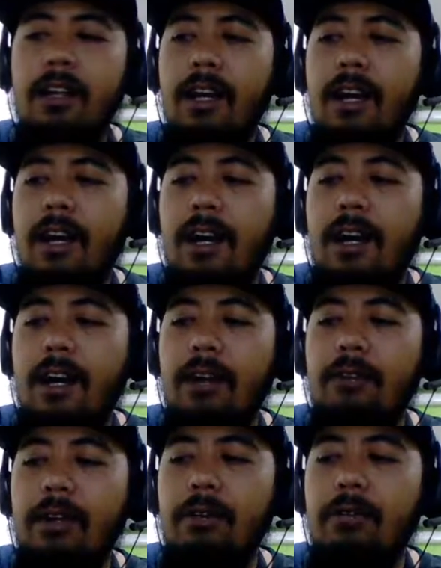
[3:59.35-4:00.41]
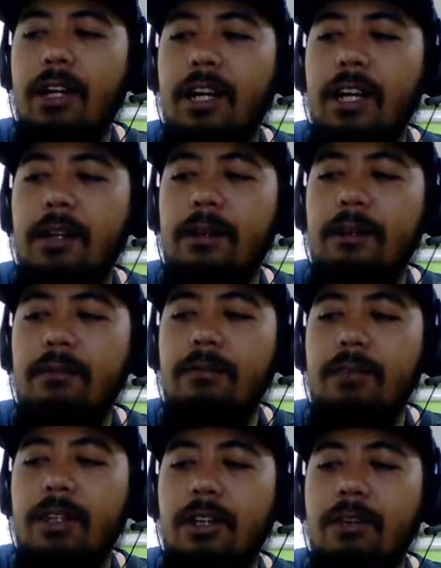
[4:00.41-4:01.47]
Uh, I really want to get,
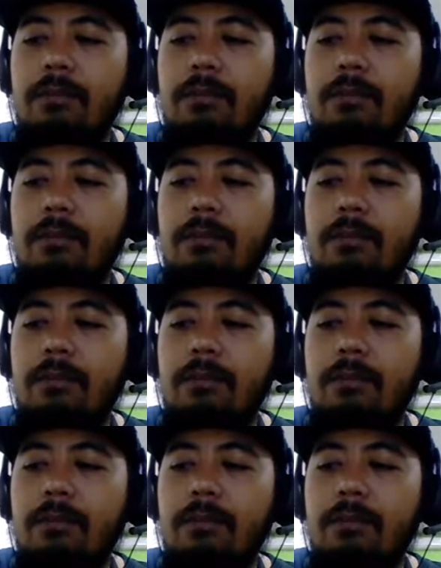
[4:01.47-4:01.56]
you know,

━━━━━━━━━━━━━━━━━━━━

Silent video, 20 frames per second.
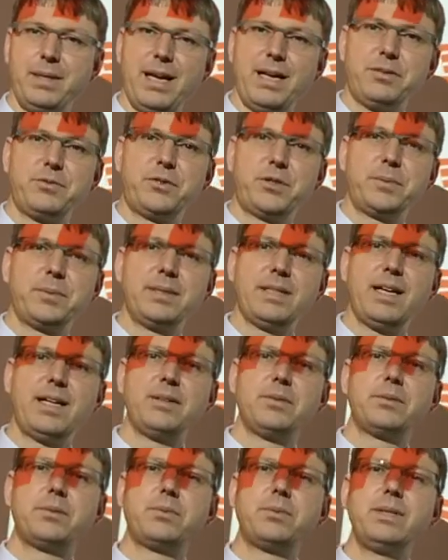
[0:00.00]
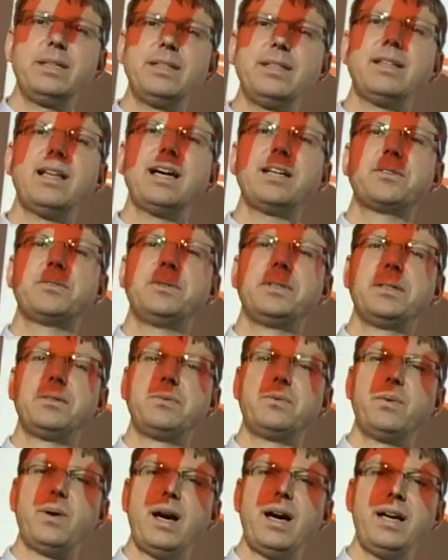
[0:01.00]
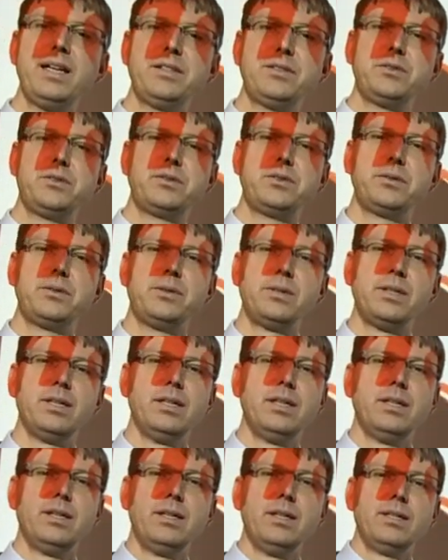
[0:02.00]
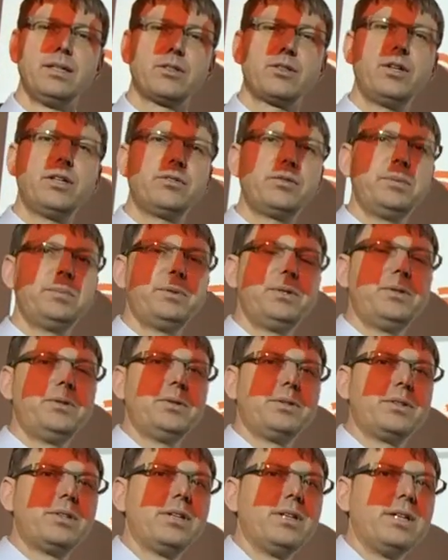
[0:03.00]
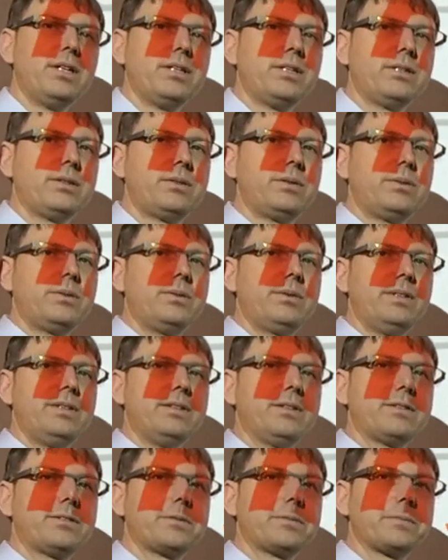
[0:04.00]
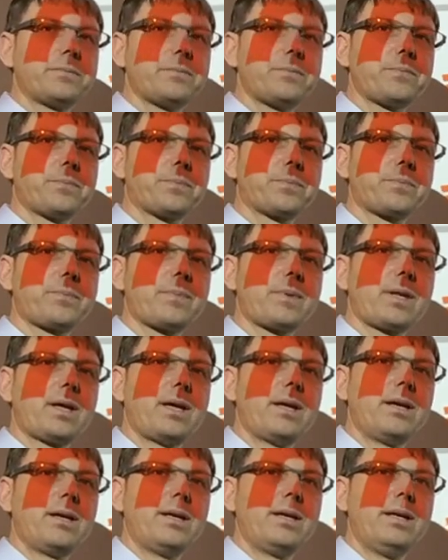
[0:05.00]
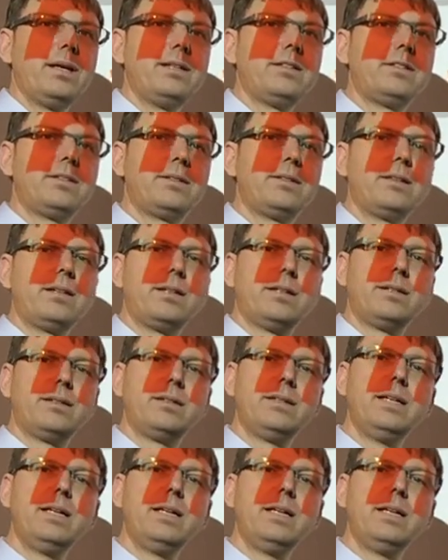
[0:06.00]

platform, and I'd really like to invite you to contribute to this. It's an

━━━━━━━━━━━━━━━━━━━━

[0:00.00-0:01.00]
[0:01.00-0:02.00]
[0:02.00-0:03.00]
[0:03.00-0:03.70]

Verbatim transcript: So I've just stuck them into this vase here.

━━━━━━━━━━━━━━━━━━━━

→ **TASK STATEMENT**
Among the entries above, the line containing "[0:01.00-0:02.00]", the line containing "Verbatim transcript: So", and all lines between them are to be restated word for word; nothing else belongs in the reply.

→ **WRITTEN SOLUTION**
[0:01.00-0:02.00]
[0:02.00-0:03.00]
[0:03.00-0:03.70]

Verbatim transcript: So I've just stuck them into this vase here.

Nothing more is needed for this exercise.